## INFORMATION SUPPLIED
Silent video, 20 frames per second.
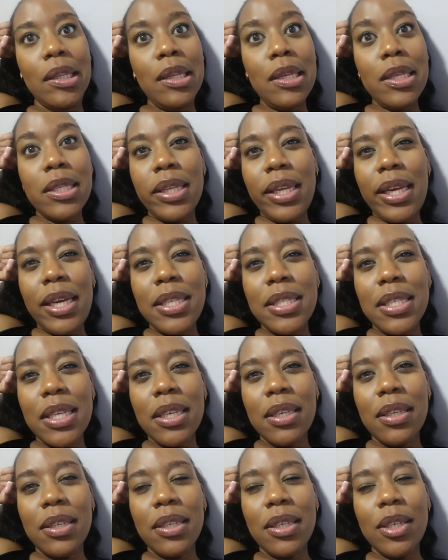this late
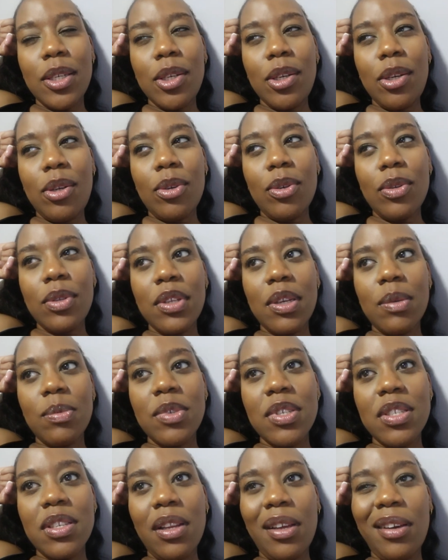you know so
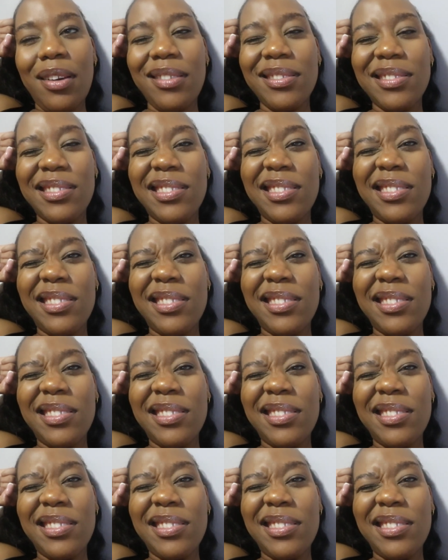i'm just like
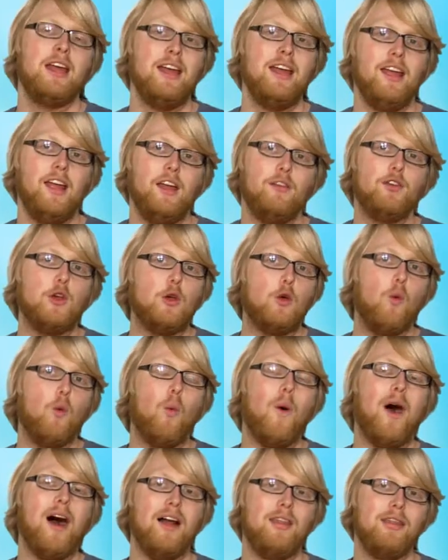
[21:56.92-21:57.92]
If you
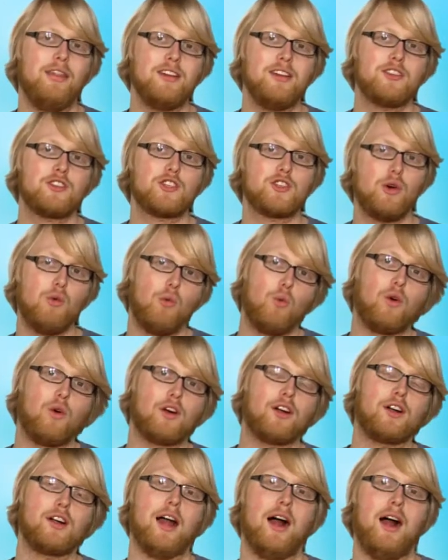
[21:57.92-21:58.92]
want this to
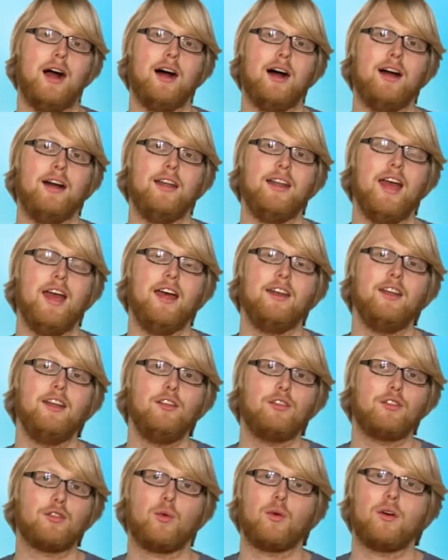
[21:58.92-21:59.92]
work on any
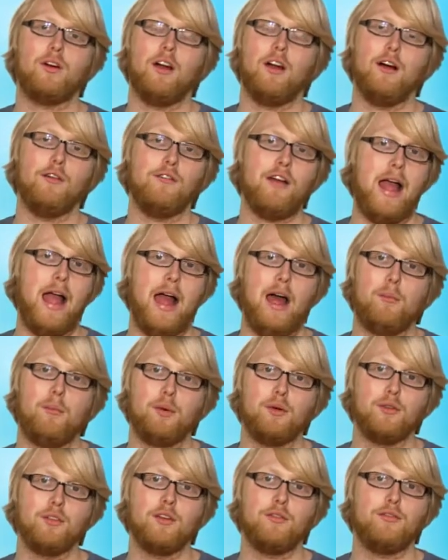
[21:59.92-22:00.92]
sort of
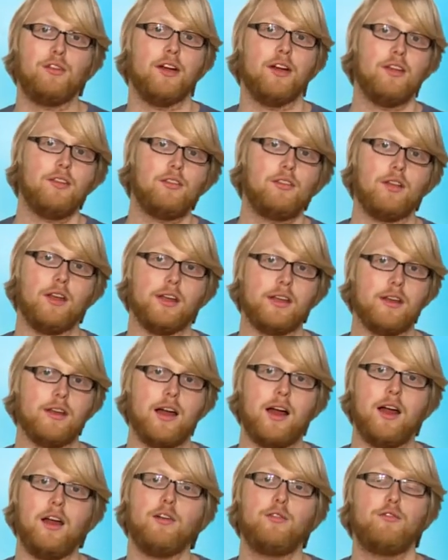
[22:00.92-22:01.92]
Apple device like an
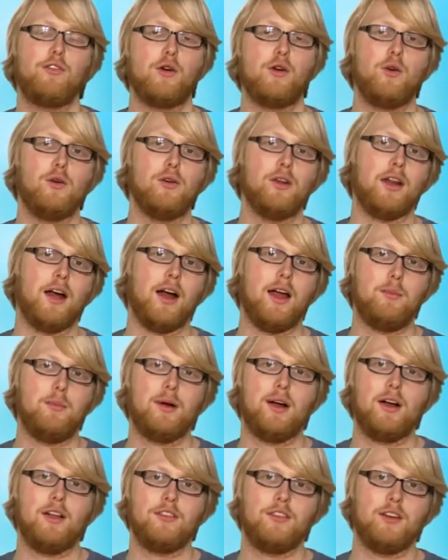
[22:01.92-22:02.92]
iPhone, an
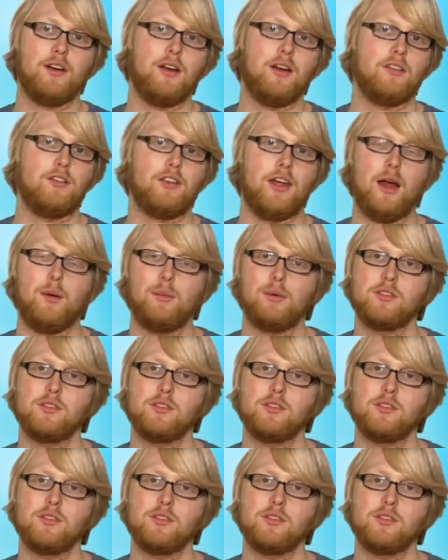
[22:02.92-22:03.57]
iPod Touch, Apple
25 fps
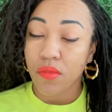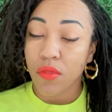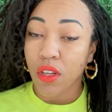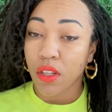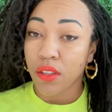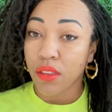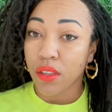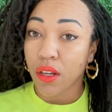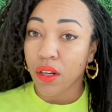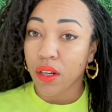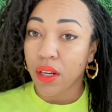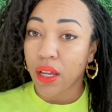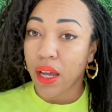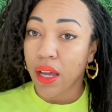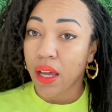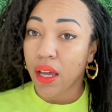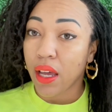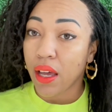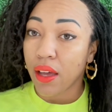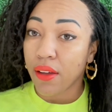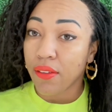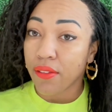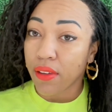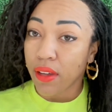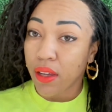they're not
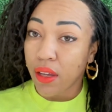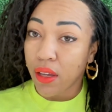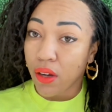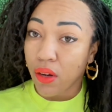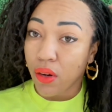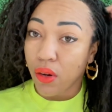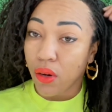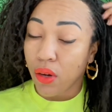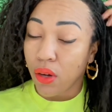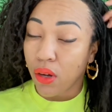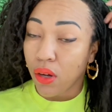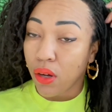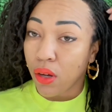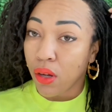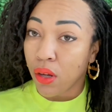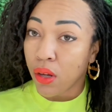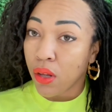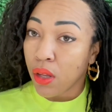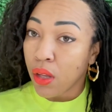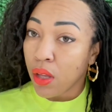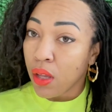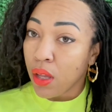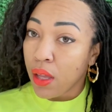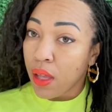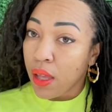heavy at all.
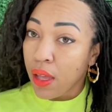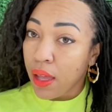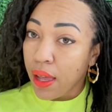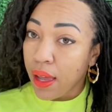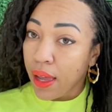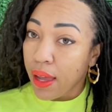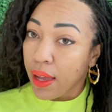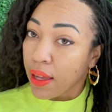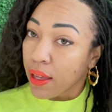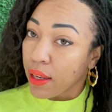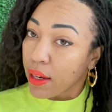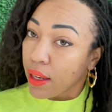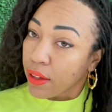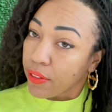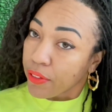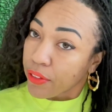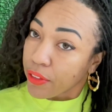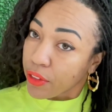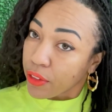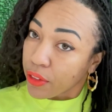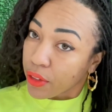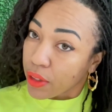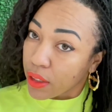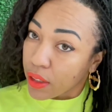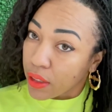And if
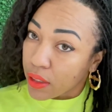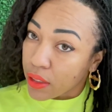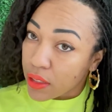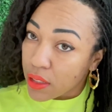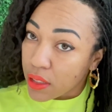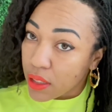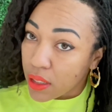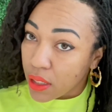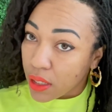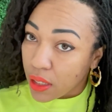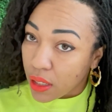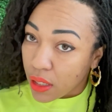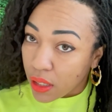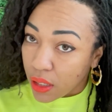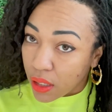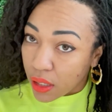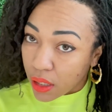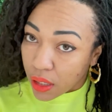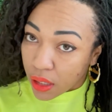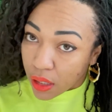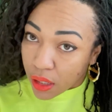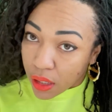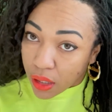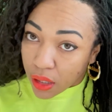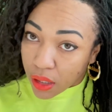you can see,
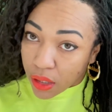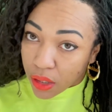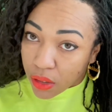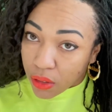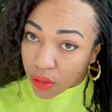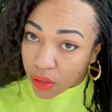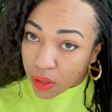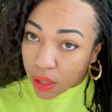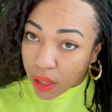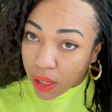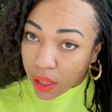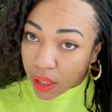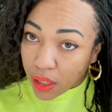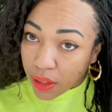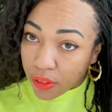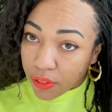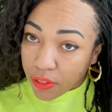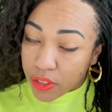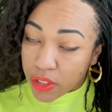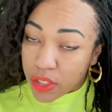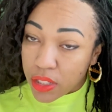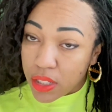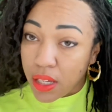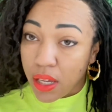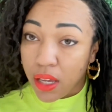you can't
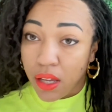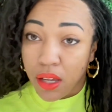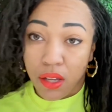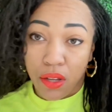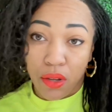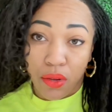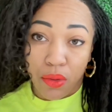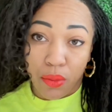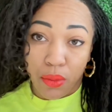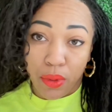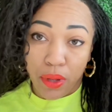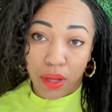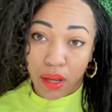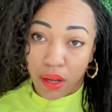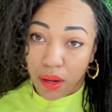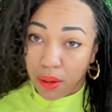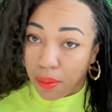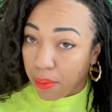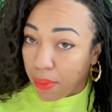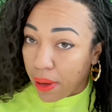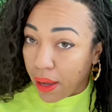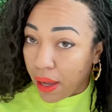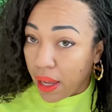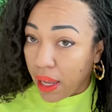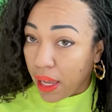even tell where
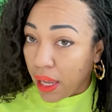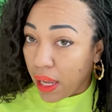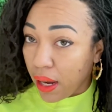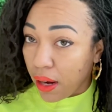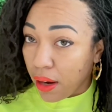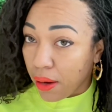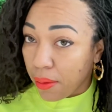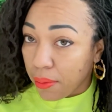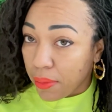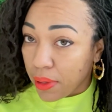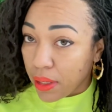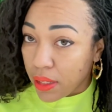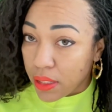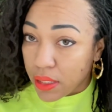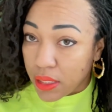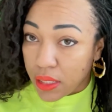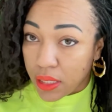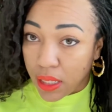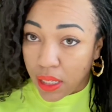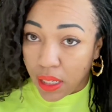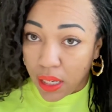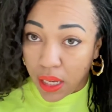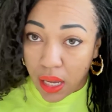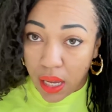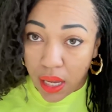my hair meets
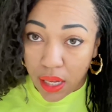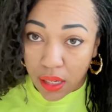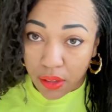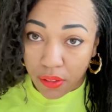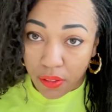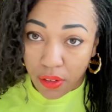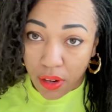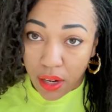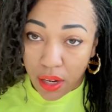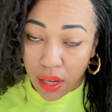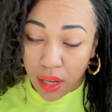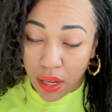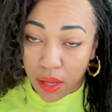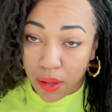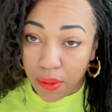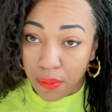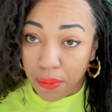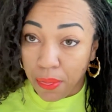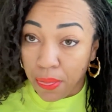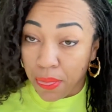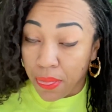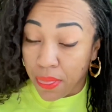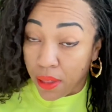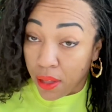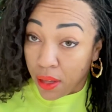the lock, right?
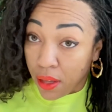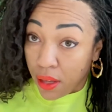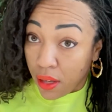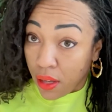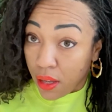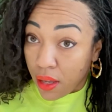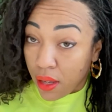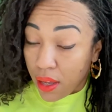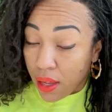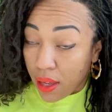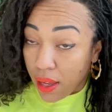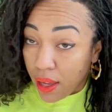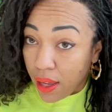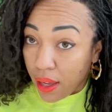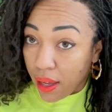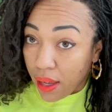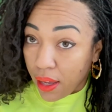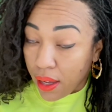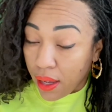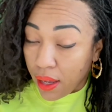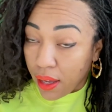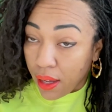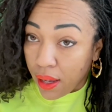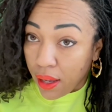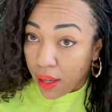
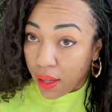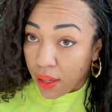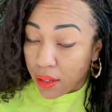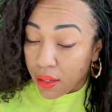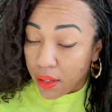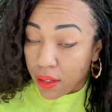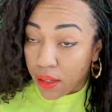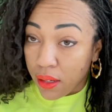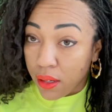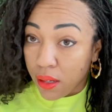And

## TASK
Please reprint the whole listing exactly and omit its pictures.

## EXERCISE ANSWER
Silent video, 20 frames per second.
this late
you know so
i'm just like
[21:56.92-21:57.92]
If you
[21:57.92-21:58.92]
want this to
[21:58.92-21:59.92]
work on any
[21:59.92-22:00.92]
sort of
[22:00.92-22:01.92]
Apple device like an
[22:01.92-22:02.92]
iPhone, an
[22:02.92-22:03.57]
iPod Touch, Apple
25 fps
they're not
heavy at all.
And if
you can see,
you can't
even tell where
my hair meets
the lock, right?
And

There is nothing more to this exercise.